REQUIRED ACTION
The records that follow are to be printed exactly, with no images.

[Stored data]
------

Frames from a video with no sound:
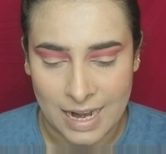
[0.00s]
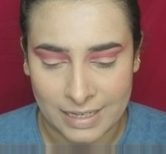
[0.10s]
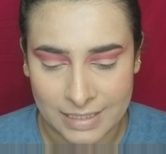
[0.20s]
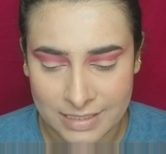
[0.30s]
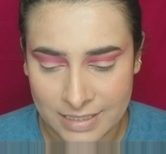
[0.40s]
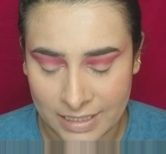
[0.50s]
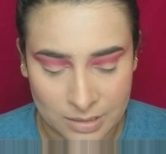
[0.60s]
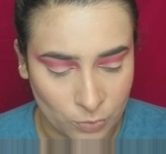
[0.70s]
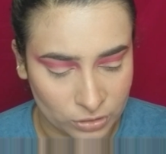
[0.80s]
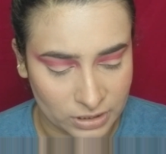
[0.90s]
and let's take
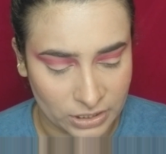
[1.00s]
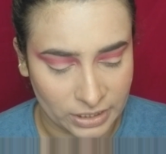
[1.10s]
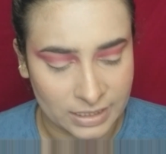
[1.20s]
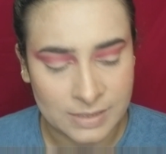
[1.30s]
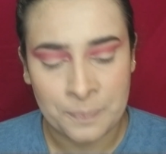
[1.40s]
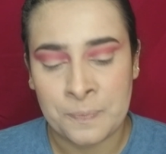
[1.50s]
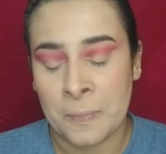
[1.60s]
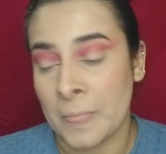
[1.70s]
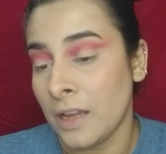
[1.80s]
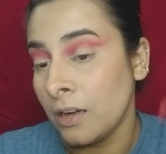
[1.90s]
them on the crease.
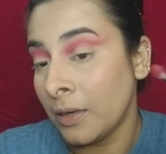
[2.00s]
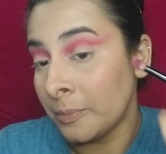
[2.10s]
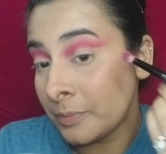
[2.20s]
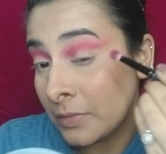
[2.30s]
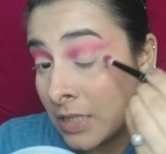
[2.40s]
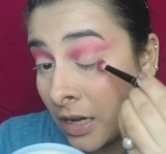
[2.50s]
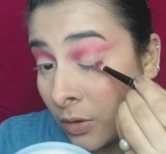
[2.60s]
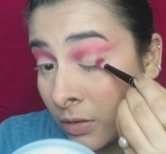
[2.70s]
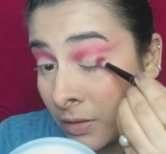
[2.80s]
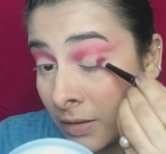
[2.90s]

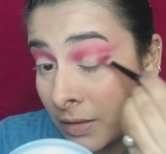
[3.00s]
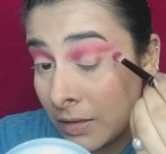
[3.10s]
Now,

------

YOUR SOLUTION
Frames from a video with no sound:
[0.00s]
[0.10s]
[0.20s]
[0.30s]
[0.40s]
[0.50s]
[0.60s]
[0.70s]
[0.80s]
[0.90s]
and let's take
[1.00s]
[1.10s]
[1.20s]
[1.30s]
[1.40s]
[1.50s]
[1.60s]
[1.70s]
[1.80s]
[1.90s]
them on the crease.
[2.00s]
[2.10s]
[2.20s]
[2.30s]
[2.40s]
[2.50s]
[2.60s]
[2.70s]
[2.80s]
[2.90s]

[3.00s]
[3.10s]
Now,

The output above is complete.